I had a feeling of calm through most of Bob's illness and passing that things would be okay, but I remember vividly the moment when I KNEW that I would. It was ten months after his death and I was in church for adoration. The loneliness, the pain, the fear of raising my children without him and the weight of losing my job a few months before that overwhelmed me. I sat crying in the back pews, wondering how God could have made such a huge mistake. Fear gripped me and I had no idea how I was supposed to get by on my own. I looked up and focused all my attention on the ninth station of the cross. "Jesus fell a third time." With tears streaming, I felt God's understanding. He was no stranger to suffering. He had watched his own child suffer in the most inconceivable way. A warmth engulfed me and I knew I would never be alone. My fear was instantly removed. I knew my kids would be fine, that I would be fine, that He was close at hand and would never leave me. I have never again experienced the desolation that I had that morning. I do believe it is when my heart began to heal.

--hide--


I felt a lot like Kathy did. My husband was not ill that long. One day, end of May 2010 they told us he had metastasized cancer throughout his body and that he would live 3-6 months. He died exactly 3-1/2 months later, but I was calm and he was calm and pain-free the whole time, so we just had the time to be with each other and talk. He told me not to stay alone and be well and happy; that we'd had a good life together and that's all that mattered. Since he passed I've just had this feeling of tranquility and a sense that God wants me to be well and that He'll take care of things. I've just known that when it felt right I would know it, which for me it's only been this past summer. One day I just said to myself, I am ready to meet someone and find the right person with whom to spend the rest of my life with. It's been very hard to be without my husband these past two years, but I am finally ready not to be alone and share my life with someone. It is really no fun to be alone and lonely. I have faith that God will put the right person in my path and will send me a message that will say, "this is it. This is the person you need to be with."

Oct 22nd 2012 new

(Quote) Beverly-649723 said: Brenda, I have to agree, birthdays are rough sometimes....Like you, my children would set the d...
(Quote) Beverly-649723 said:

Brenda, I have to agree, birthdays are rough sometimes....Like you, my children would set the day up for my birthday, and I miss those early morning messes as they scurried around the kitchen (even before school) to make Mommy a special breakfast in bed. They also did this every Mother's Day...The first Mother's Day and Birthday after my husband died, the girls tried their best to do everything the way he would have done with them. They brought me the food on a tray (made me stay in bed until they got it up the stairs), had a flower in a vase (broke my heart, since this was their Daddy's part), and sat on the bed sharing the food.
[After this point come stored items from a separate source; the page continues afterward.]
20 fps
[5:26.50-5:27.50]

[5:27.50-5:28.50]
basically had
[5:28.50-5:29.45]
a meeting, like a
Suddenly it got very quiet between the three of us, and then tearfully, we all looked at each other. "I miss Daddy..." I hugged them, and told them that we would all be together again some day...
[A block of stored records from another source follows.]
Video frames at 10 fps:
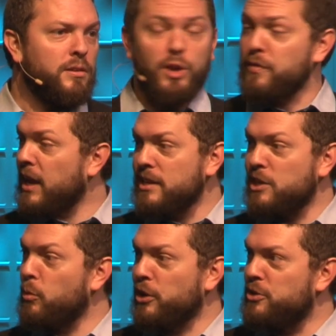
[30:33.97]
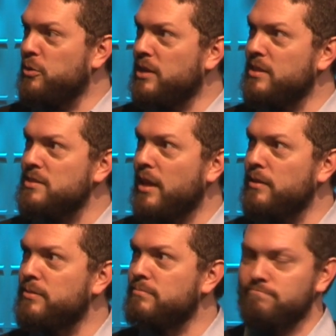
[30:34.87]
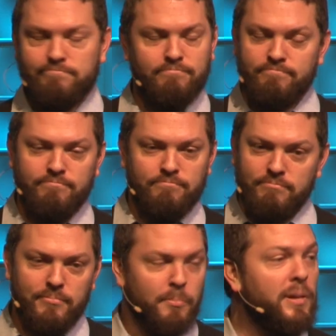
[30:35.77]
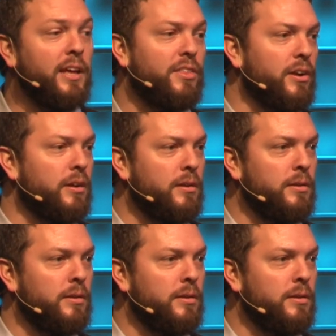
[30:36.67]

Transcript: Do you have any idea what you're doing in this life? Me either.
The girls have grown up and gone away now, and they are no longer sharing my birthday or Mother's Day with me. I have found that I try to give to others on those days--I spend the time with my mother, or go to the local Interfaith outreach center and volunteer my time. Sometimes we have to find ways to fill the holes in our hearts by giving ourselves to others...kind of like the Grinch .

I know your recent birthday must have had those "holes", too, and admire you more than you can imagine for the strength you have to keep going and sharing your faith with us. I'm sure Nov. 7th will find you filling up the holes in others' hearts.

--hide--


Birthdays are difficult, but I think anniversaries are even harder. My wedding anniversary is coming up on November 12th--this would have been our 37th-- and I know it will be a very difficult day for me. I'm just gonna try to go to church and pray for a while.